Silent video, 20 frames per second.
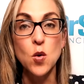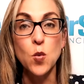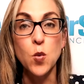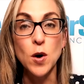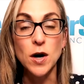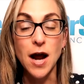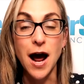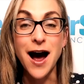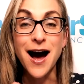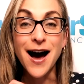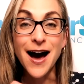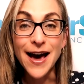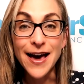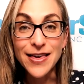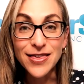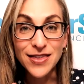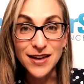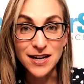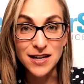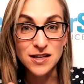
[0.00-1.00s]
What
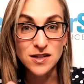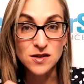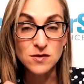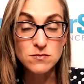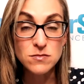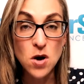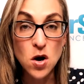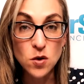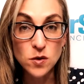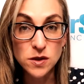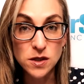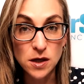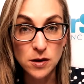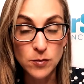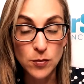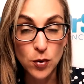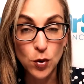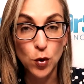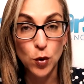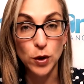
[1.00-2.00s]
I think is most
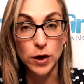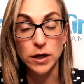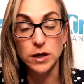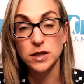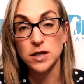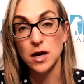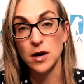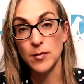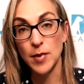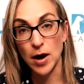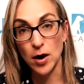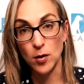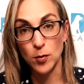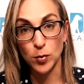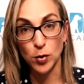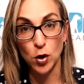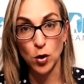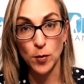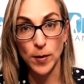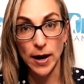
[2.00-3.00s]
important
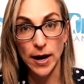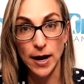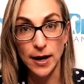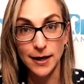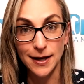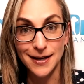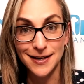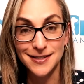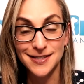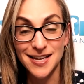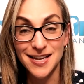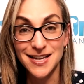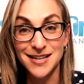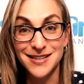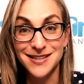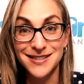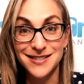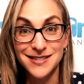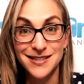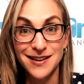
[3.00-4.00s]
about probiotics
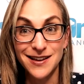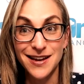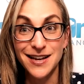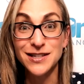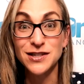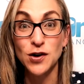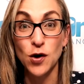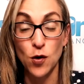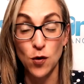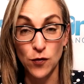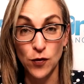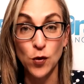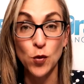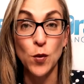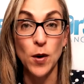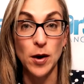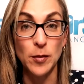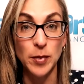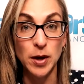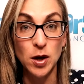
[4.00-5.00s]
is it's
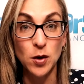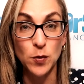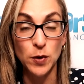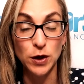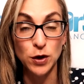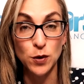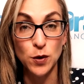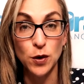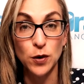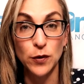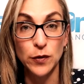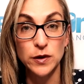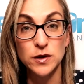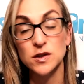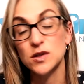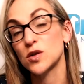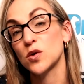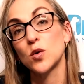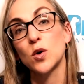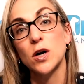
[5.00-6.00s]
overwhelming when you go to the
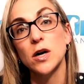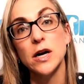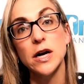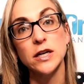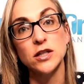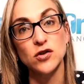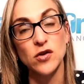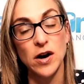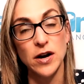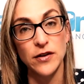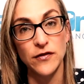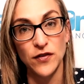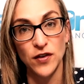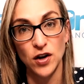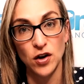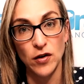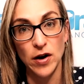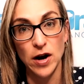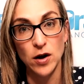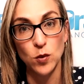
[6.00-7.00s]
store and try to
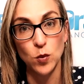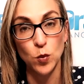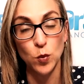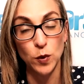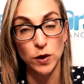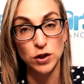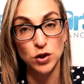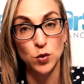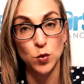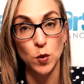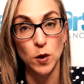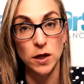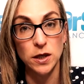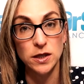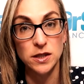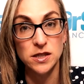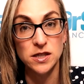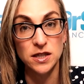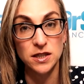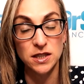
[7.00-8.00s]
figure out which
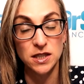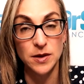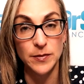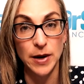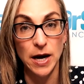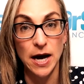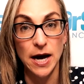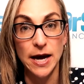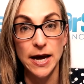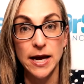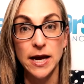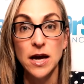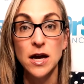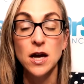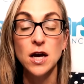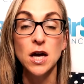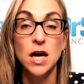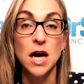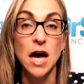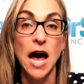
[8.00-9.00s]
ones to buy.
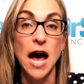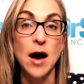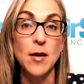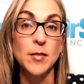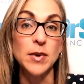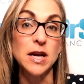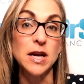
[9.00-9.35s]
How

========================

*Exercise*:
Only the lines from the one containing "[3.00-4.00s]" through the end of the listing above should be reproduced, exactly as they stand. Leave the pictures out.

*Result*:
[3.00-4.00s]
about probiotics
[4.00-5.00s]
is it's
[5.00-6.00s]
overwhelming when you go to the
[6.00-7.00s]
store and try to
[7.00-8.00s]
figure out which
[8.00-9.00s]
ones to buy.
[9.00-9.35s]
How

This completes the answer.